Records for the task below:

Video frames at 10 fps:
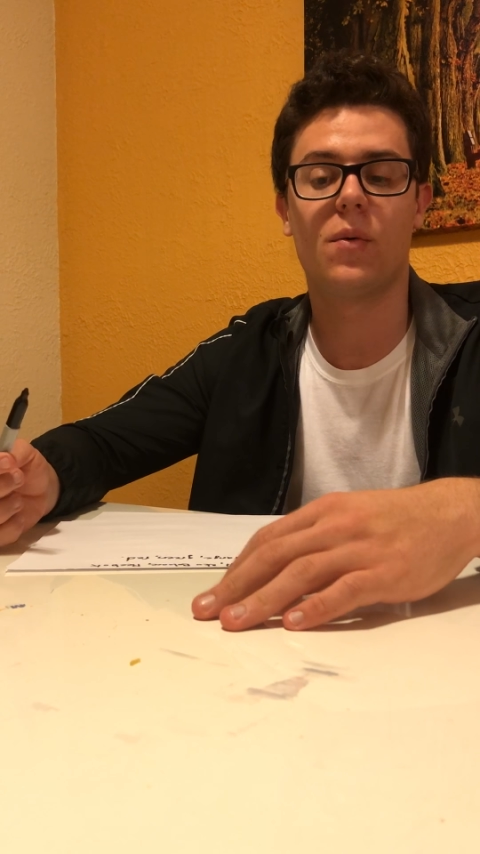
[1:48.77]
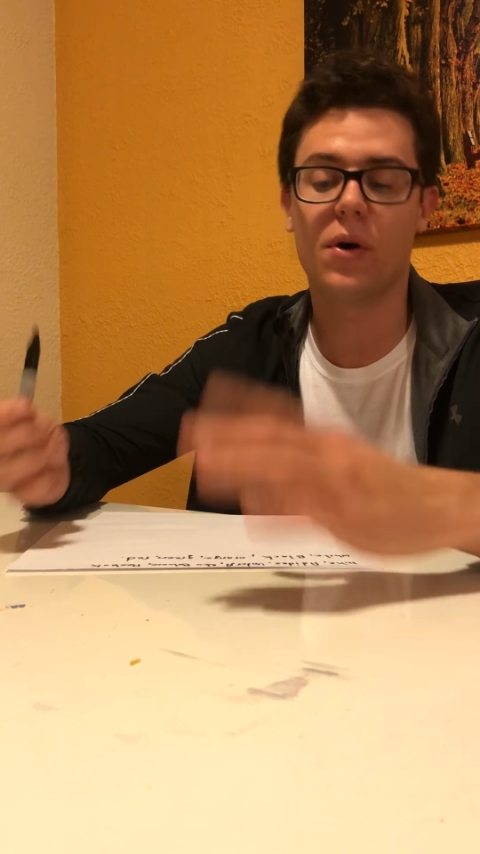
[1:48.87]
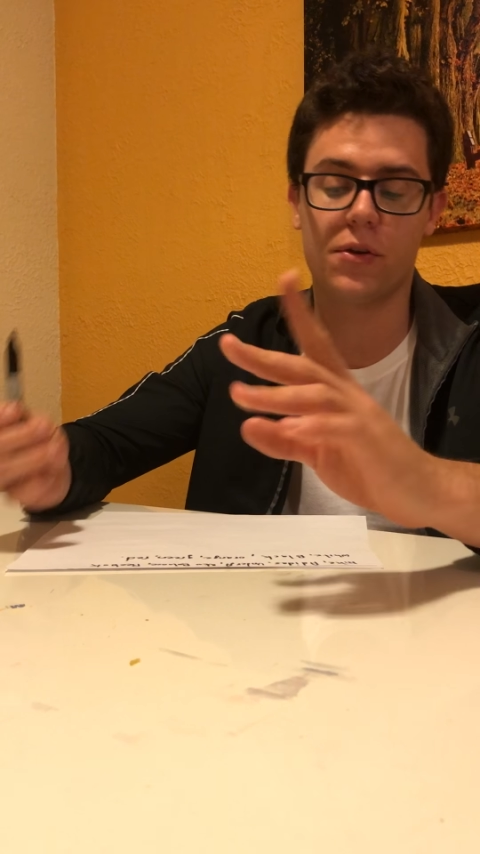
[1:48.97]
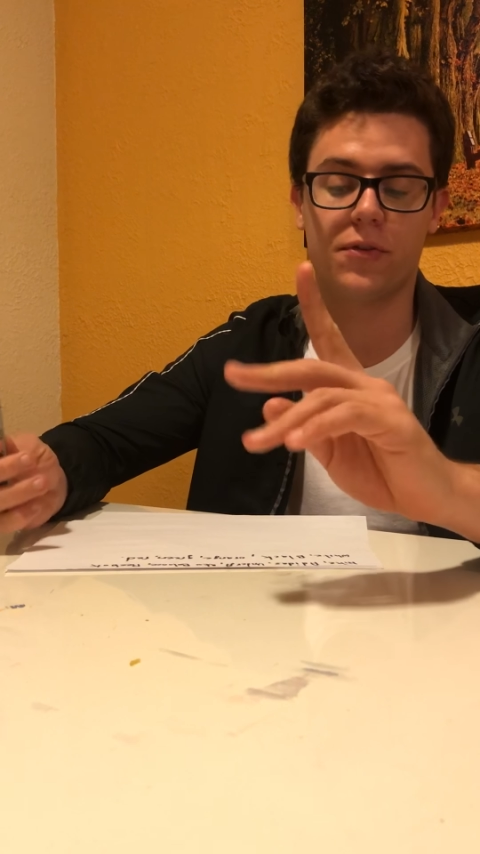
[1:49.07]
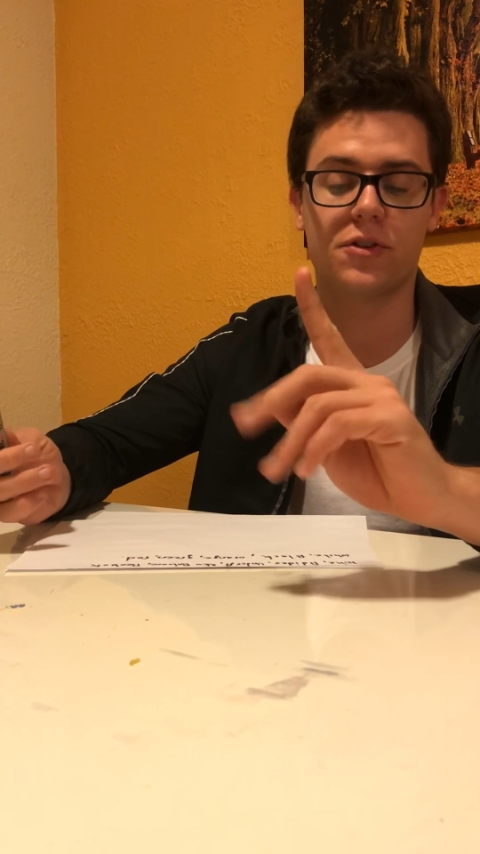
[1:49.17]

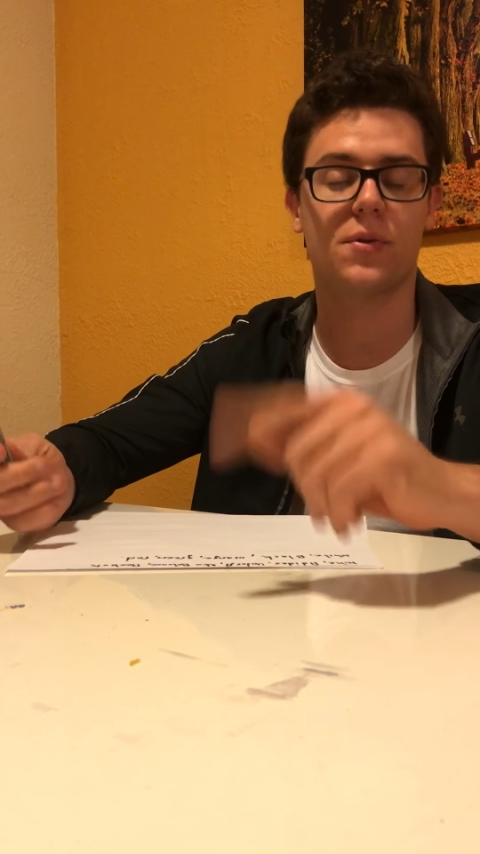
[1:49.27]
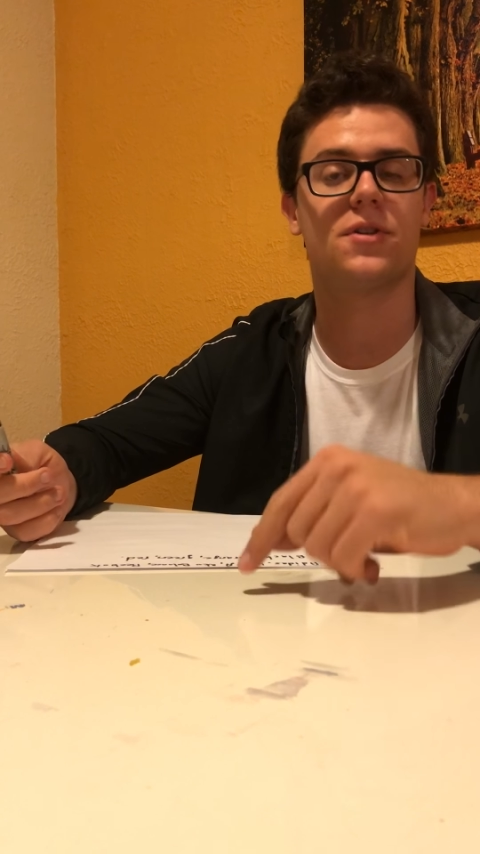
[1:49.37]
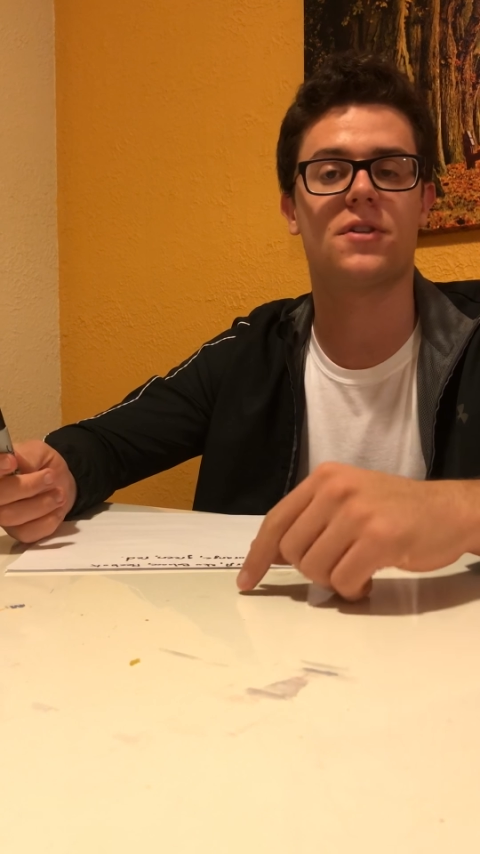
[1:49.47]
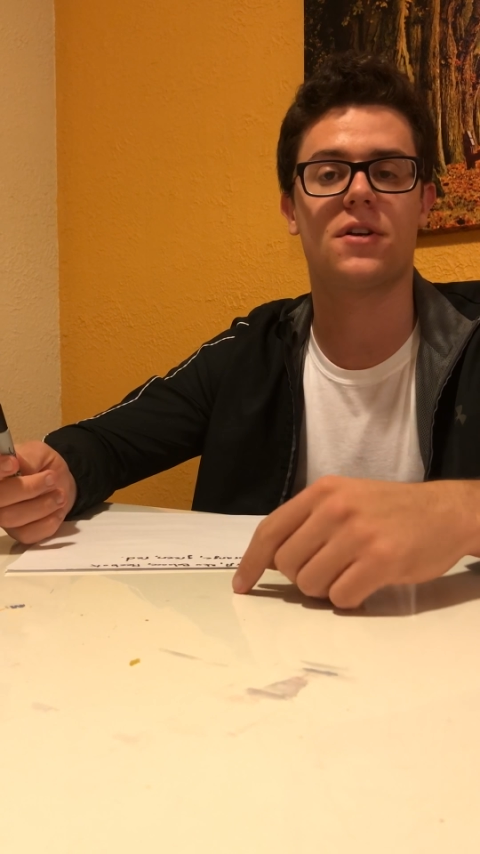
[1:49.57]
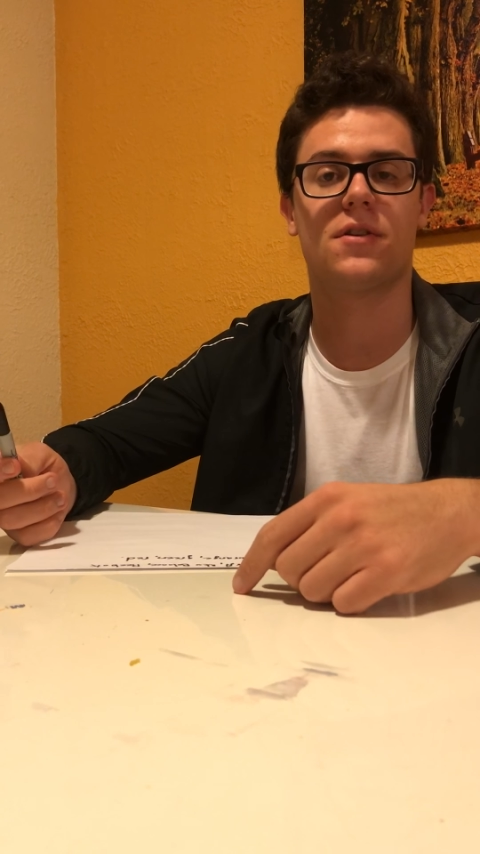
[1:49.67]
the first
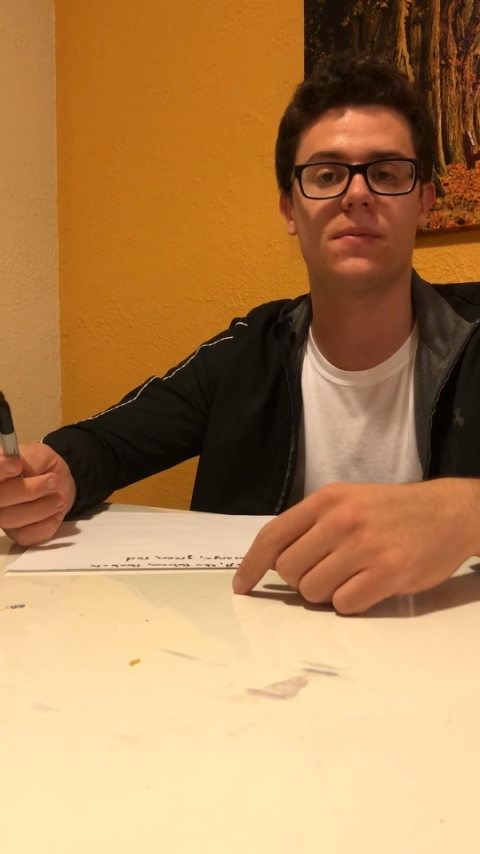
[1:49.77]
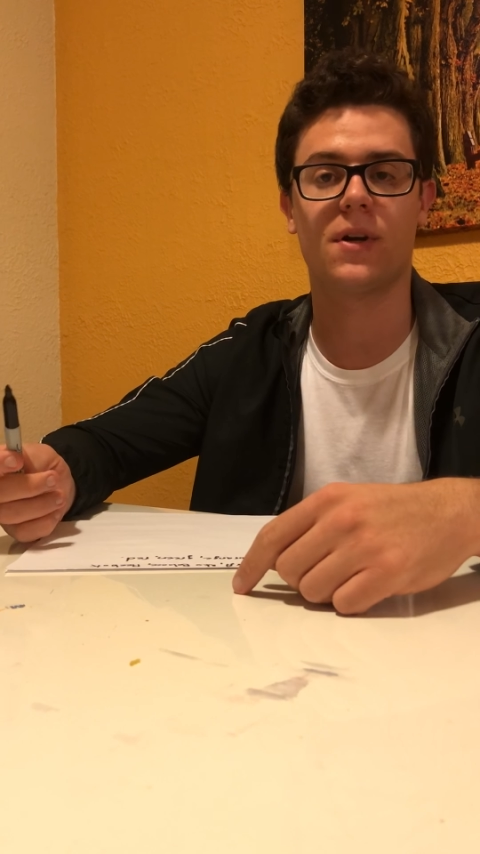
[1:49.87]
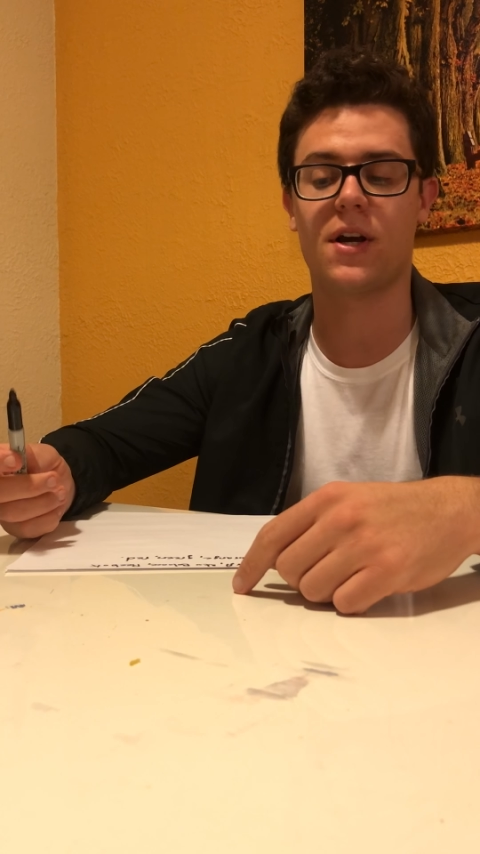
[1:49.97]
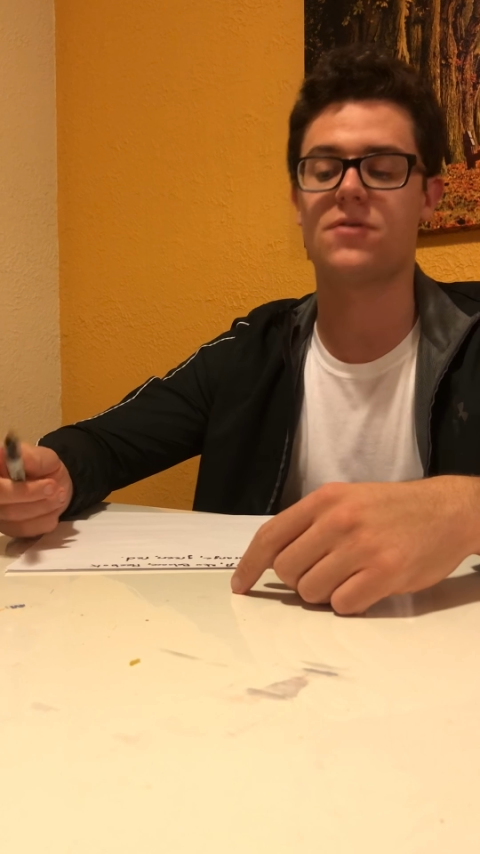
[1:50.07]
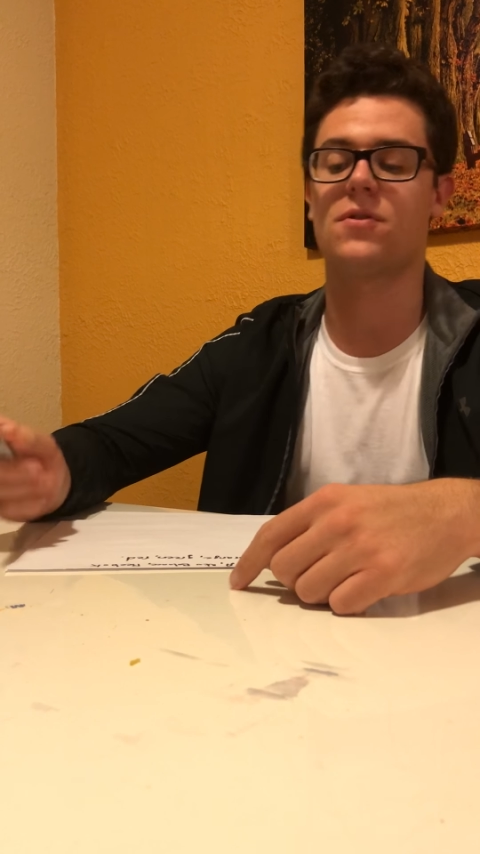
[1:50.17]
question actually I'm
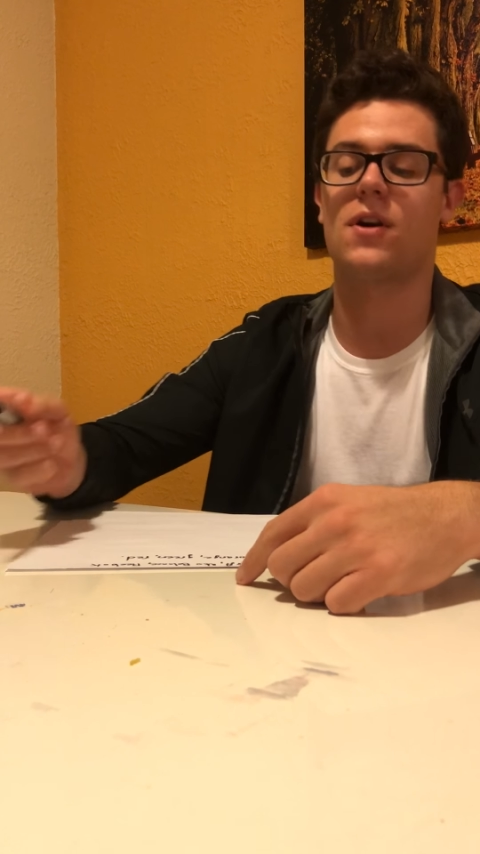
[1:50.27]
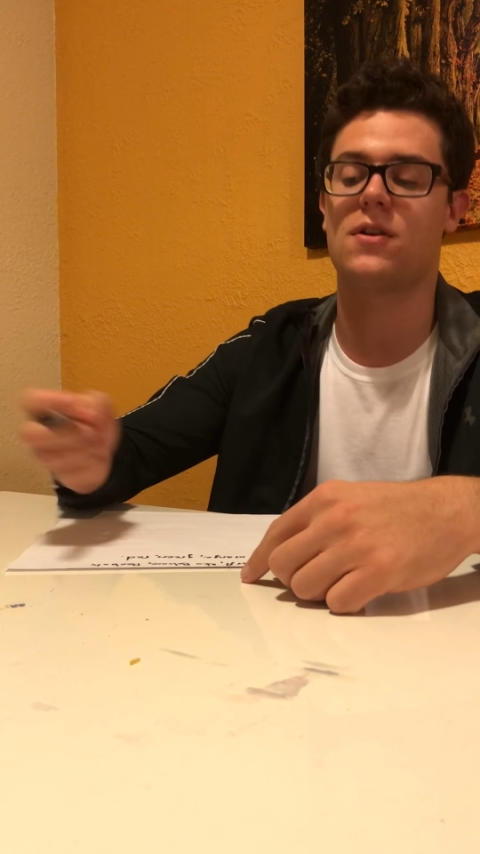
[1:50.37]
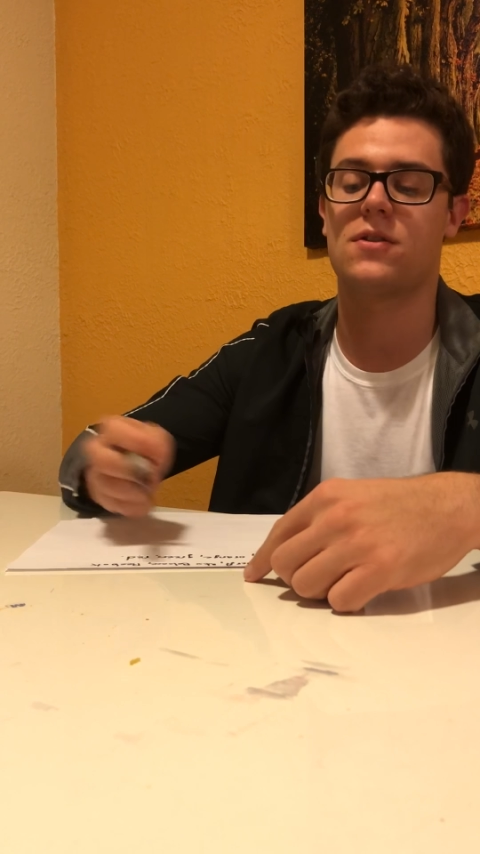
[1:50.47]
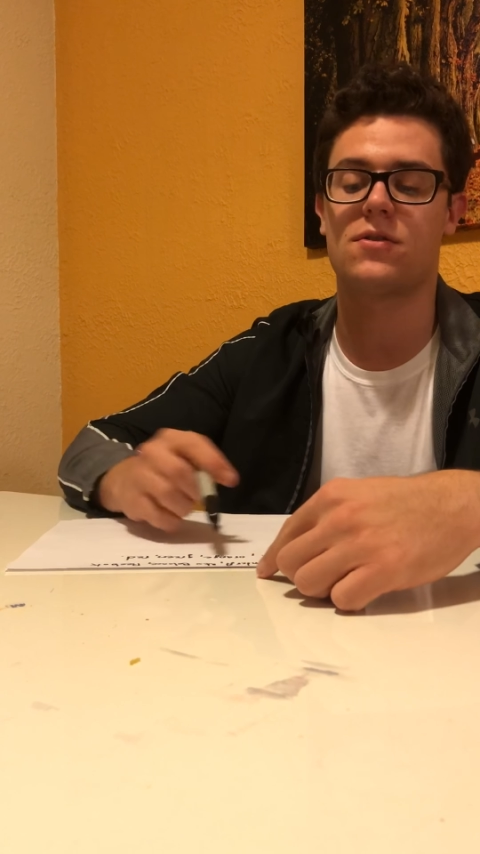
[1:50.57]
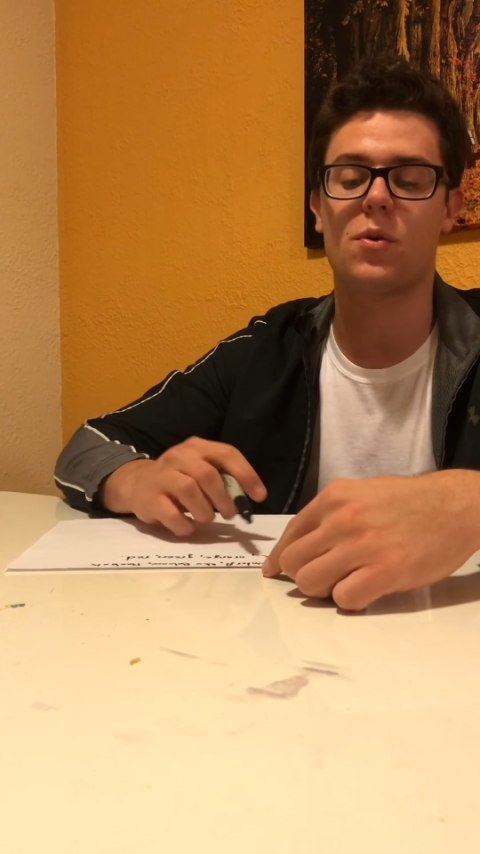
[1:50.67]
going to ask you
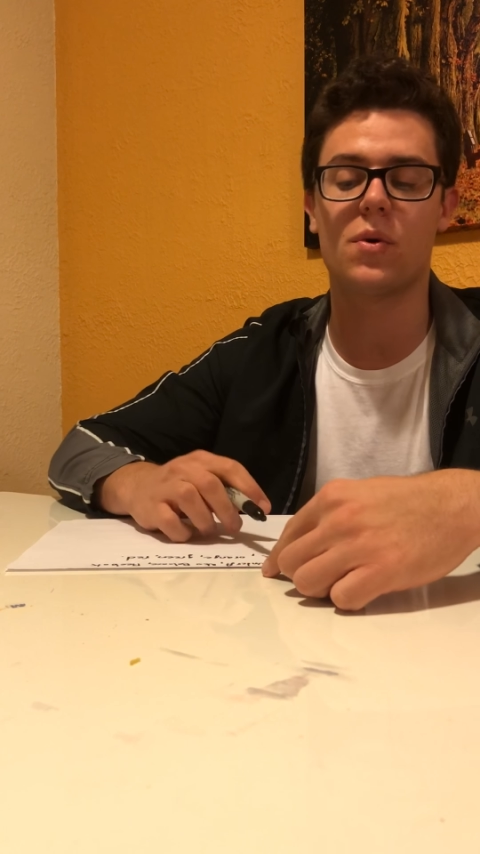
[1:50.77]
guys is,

End of Records for the task.

_Task directions_.
Repeat the records above exactly, omitting every picture.

_Exercise answer_.
Video frames at 10 fps:
[1:48.77]
[1:48.87]
[1:48.97]
[1:49.07]
[1:49.17]

[1:49.27]
[1:49.37]
[1:49.47]
[1:49.57]
[1:49.67]
the first
[1:49.77]
[1:49.87]
[1:49.97]
[1:50.07]
[1:50.17]
question actually I'm
[1:50.27]
[1:50.37]
[1:50.47]
[1:50.57]
[1:50.67]
going to ask you
[1:50.77]
guys is,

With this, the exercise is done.